Goal of the exercise:
Take the lines from the line containing "[1:59.70-1:59.97]" through the end of the entries and output them exactly, with no pictures and nothing more.

Exercise materials:
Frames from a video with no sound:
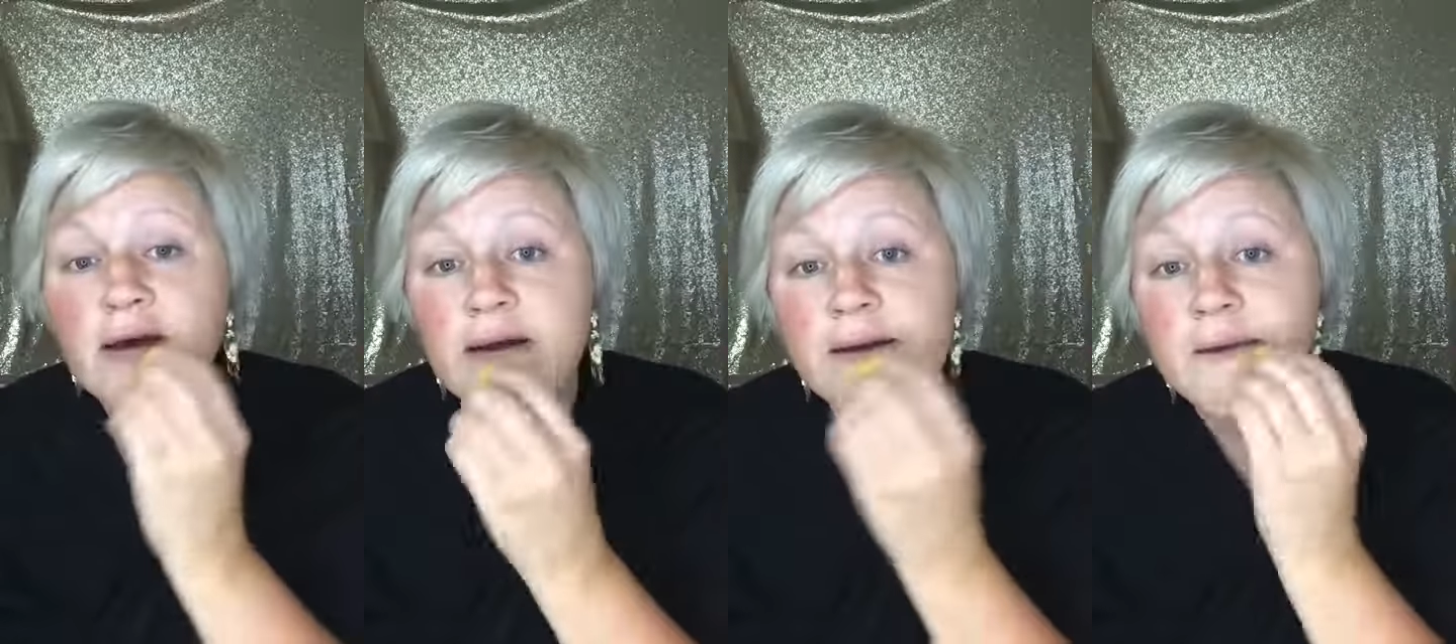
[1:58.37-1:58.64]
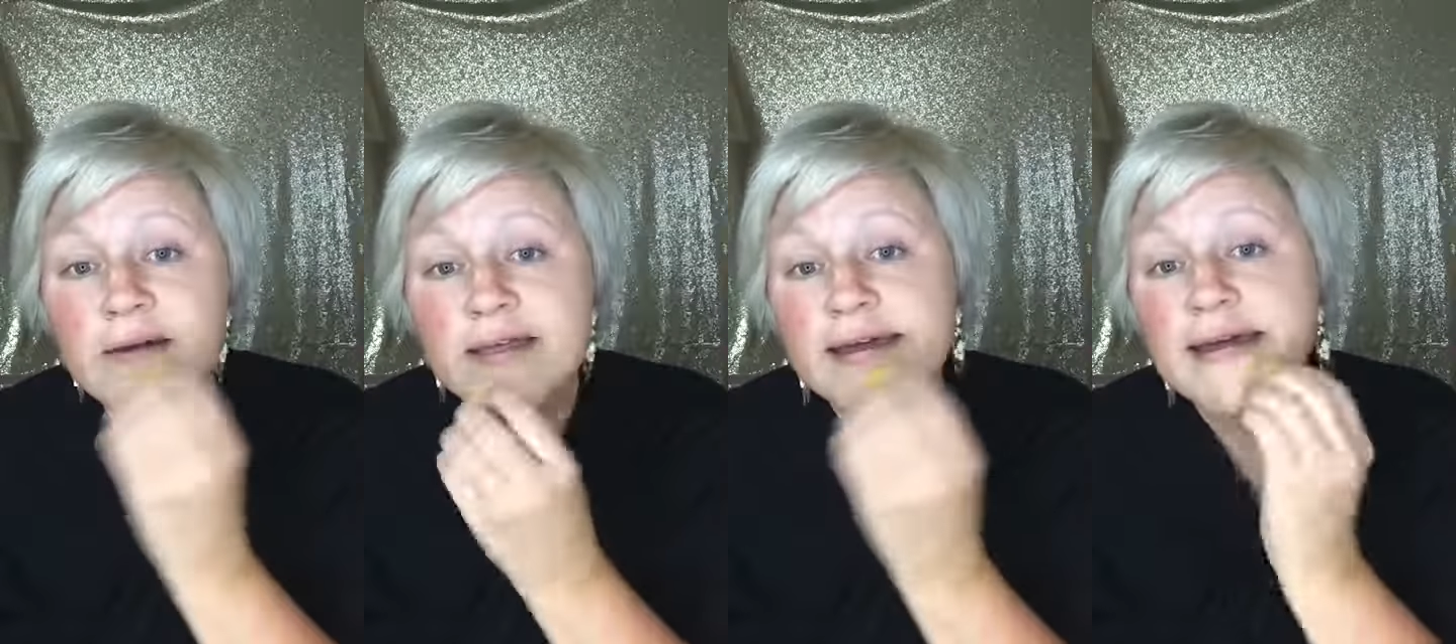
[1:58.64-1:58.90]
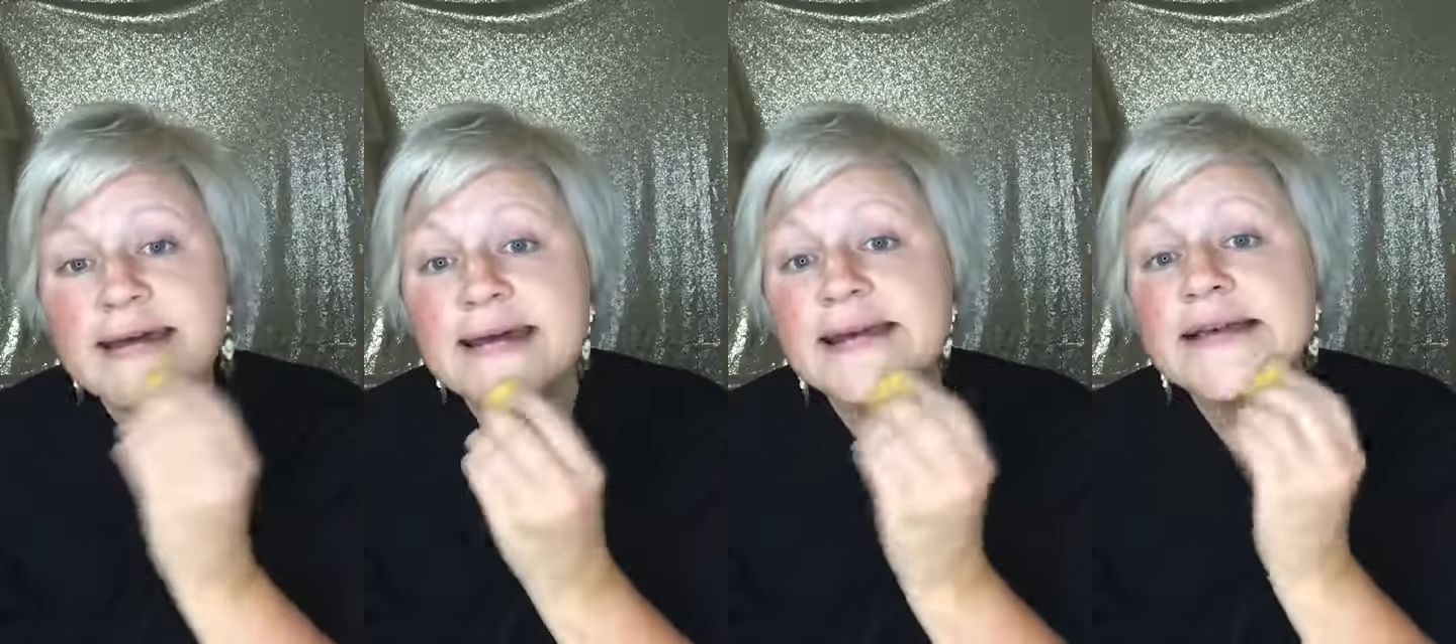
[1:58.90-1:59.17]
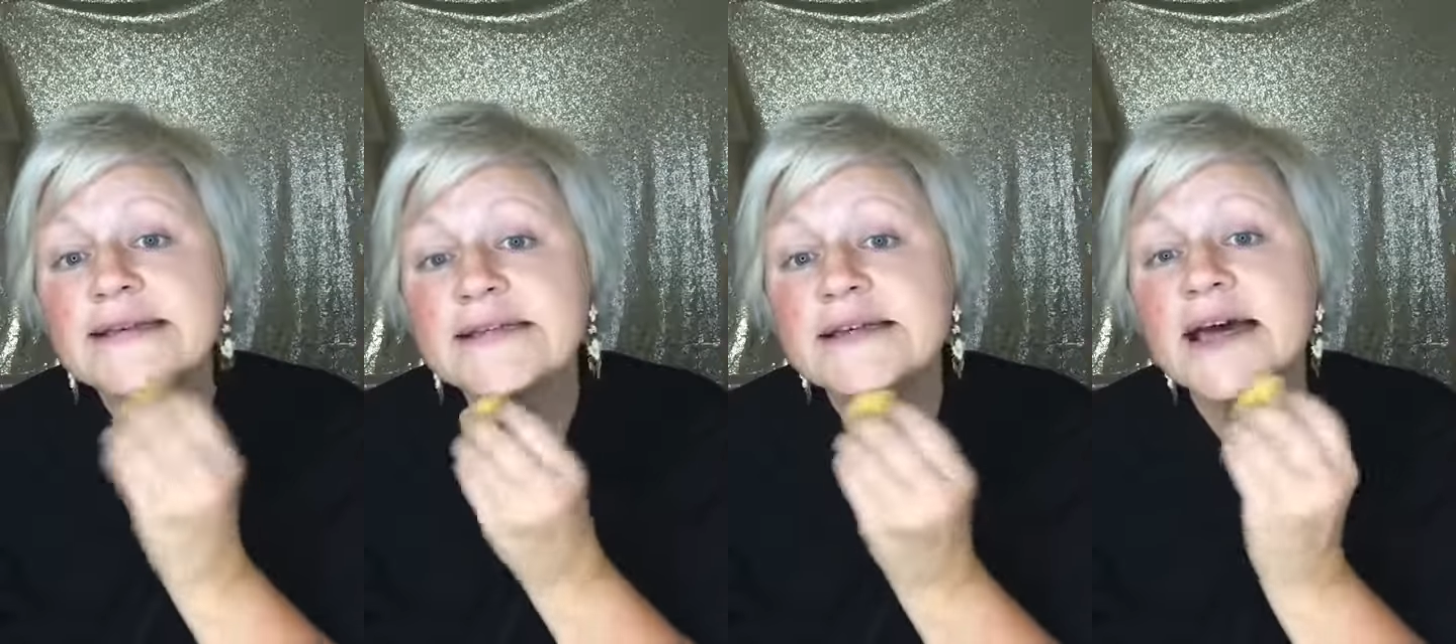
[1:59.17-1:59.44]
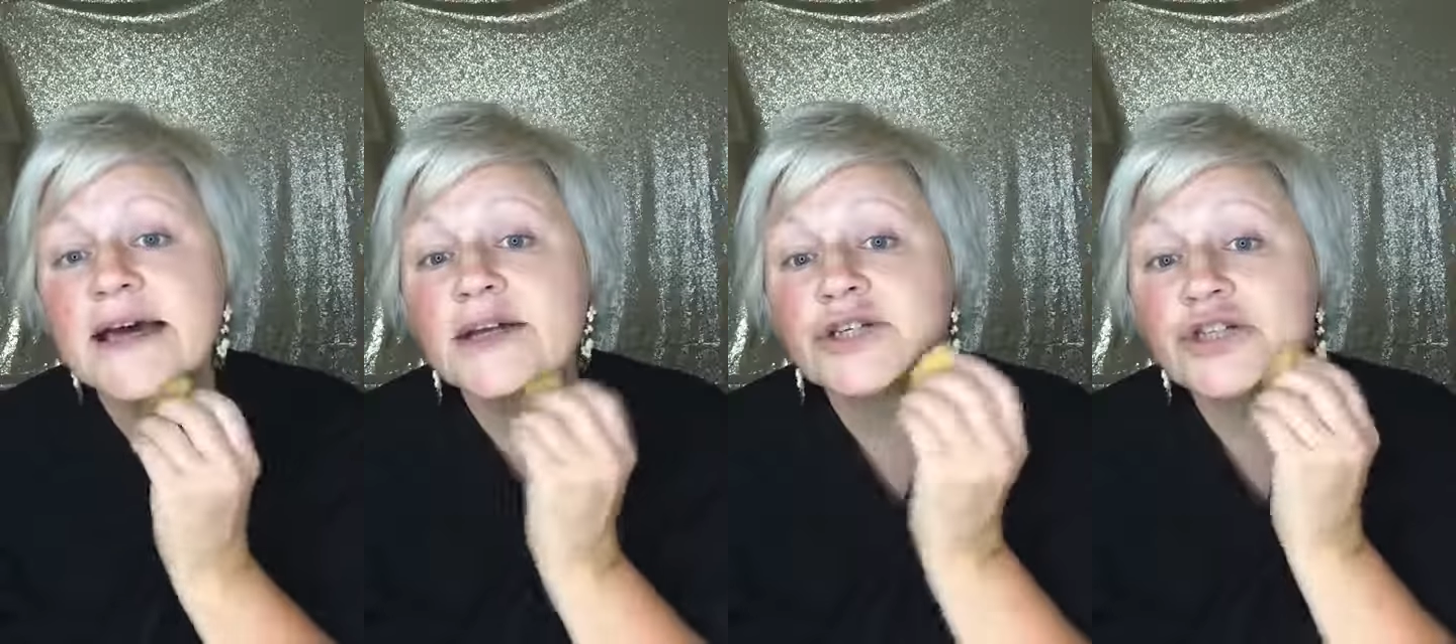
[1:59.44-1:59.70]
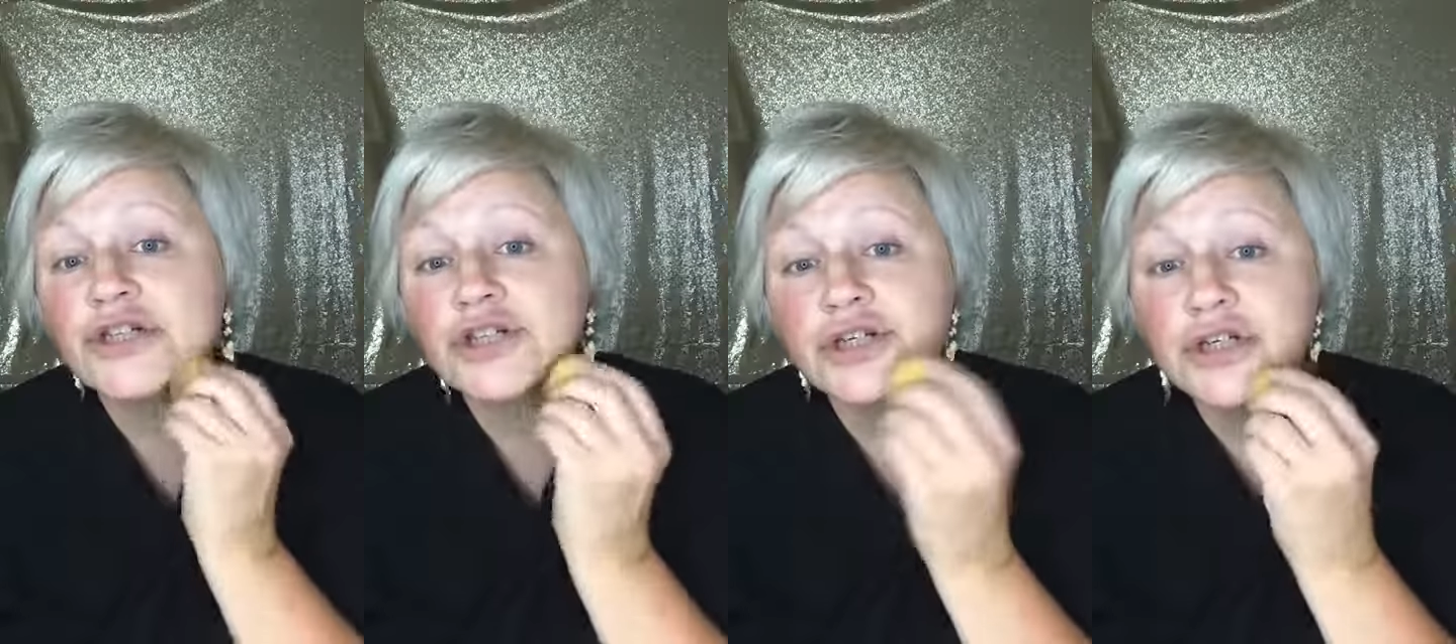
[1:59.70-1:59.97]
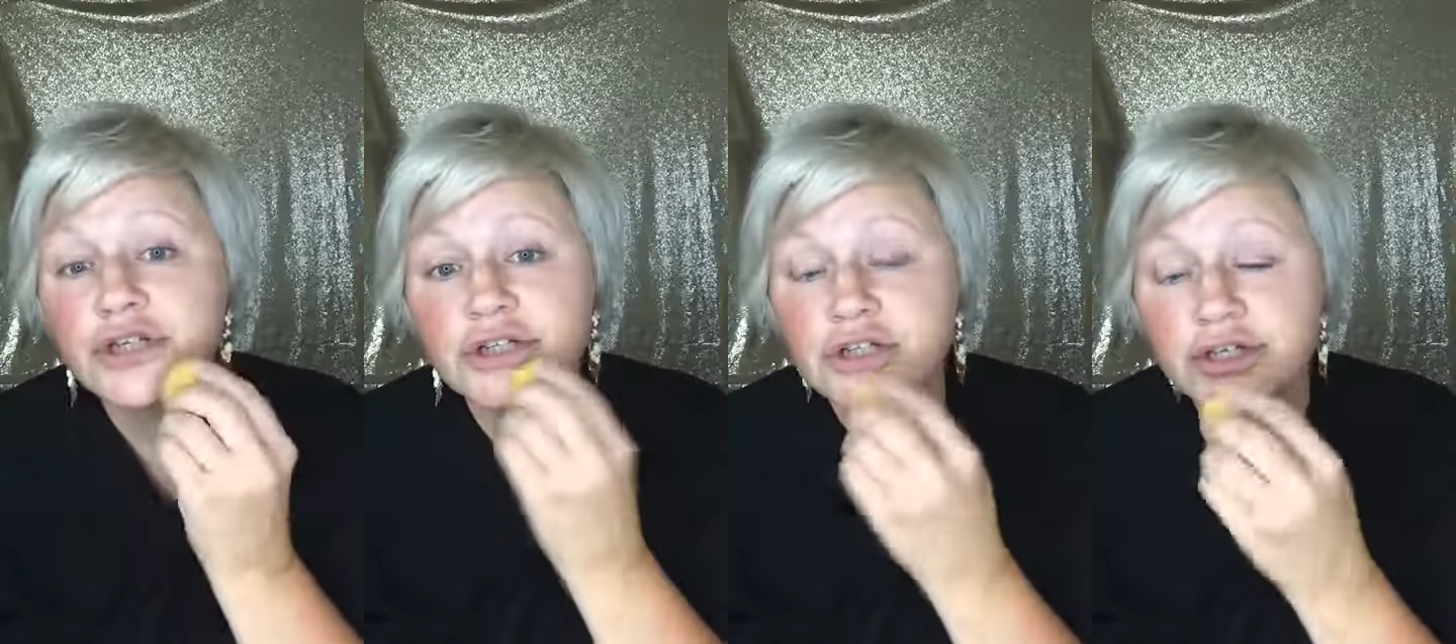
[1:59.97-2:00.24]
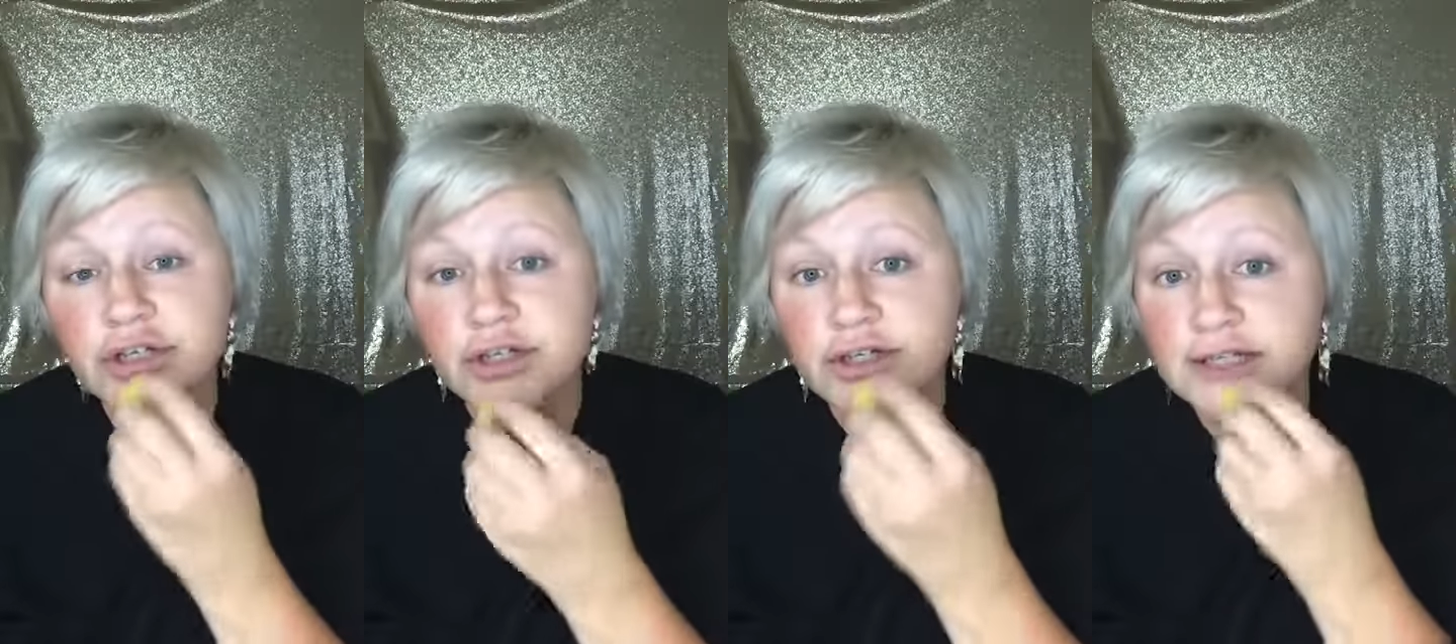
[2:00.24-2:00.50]
really any texture to
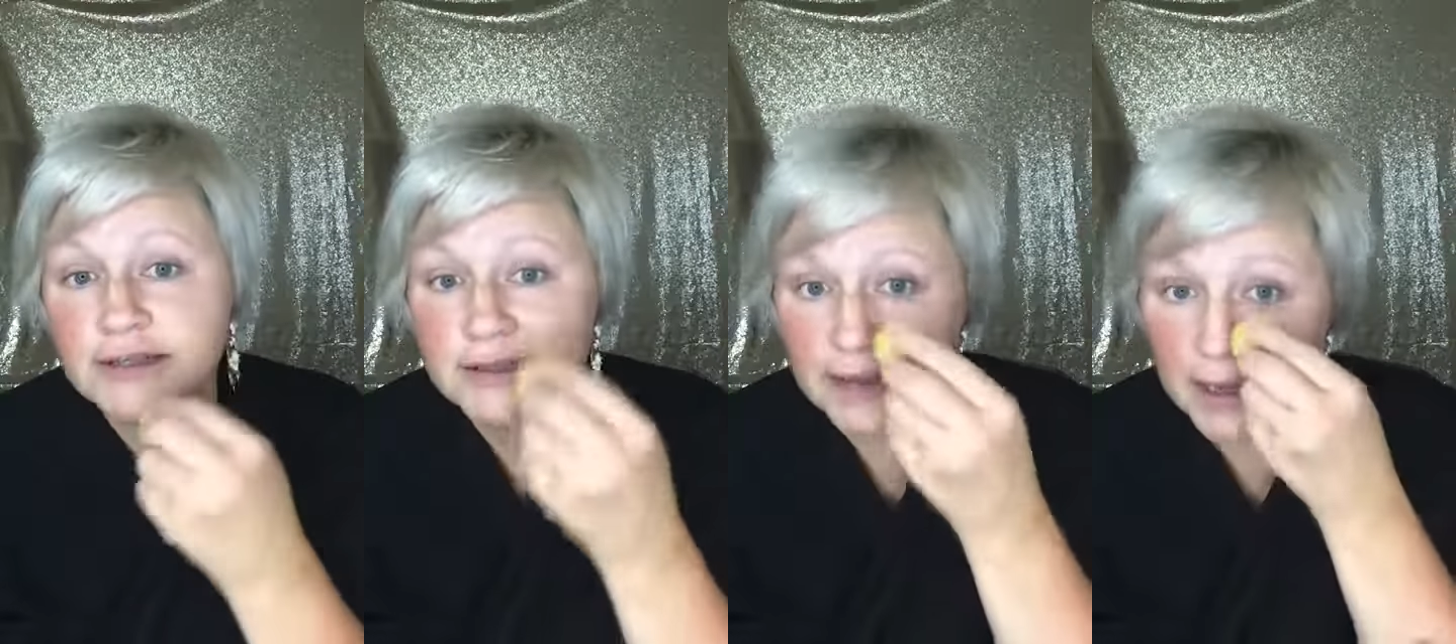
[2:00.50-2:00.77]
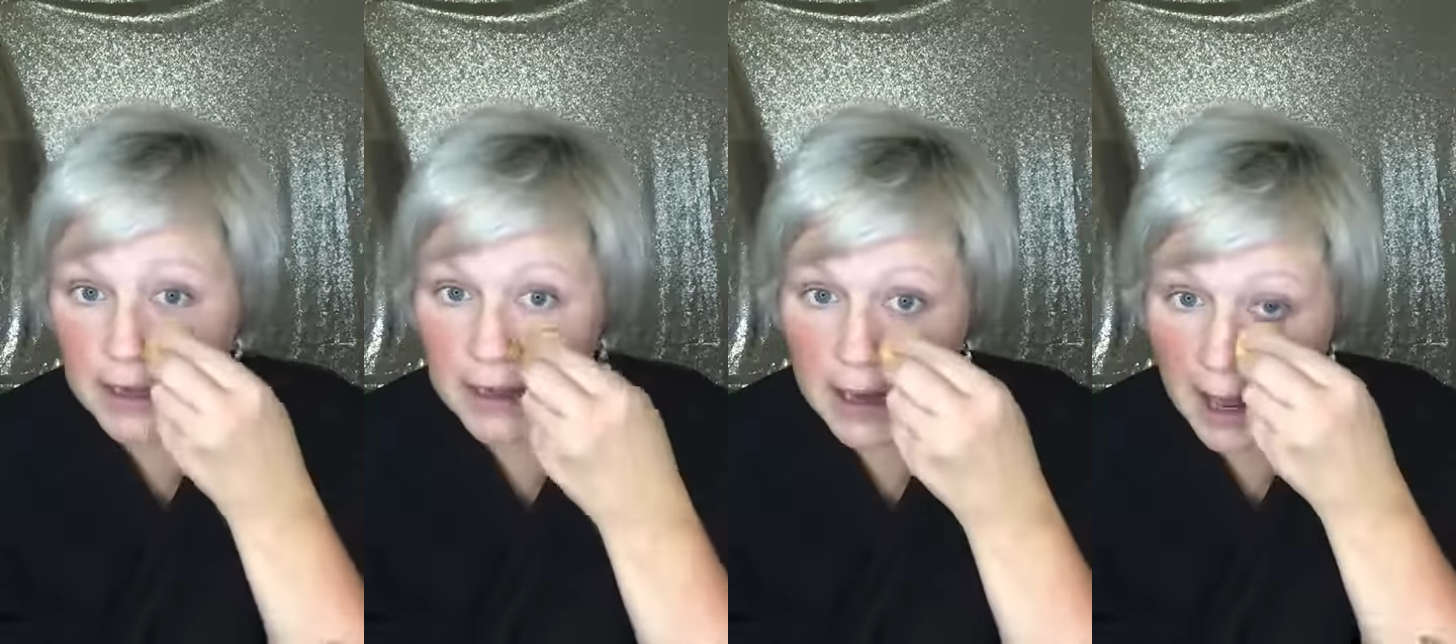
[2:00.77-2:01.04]
your skin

Exercise response:
[1:59.70-1:59.97]
[1:59.97-2:00.24]
[2:00.24-2:00.50]
really any texture to
[2:00.50-2:00.77]
[2:00.77-2:01.04]
your skin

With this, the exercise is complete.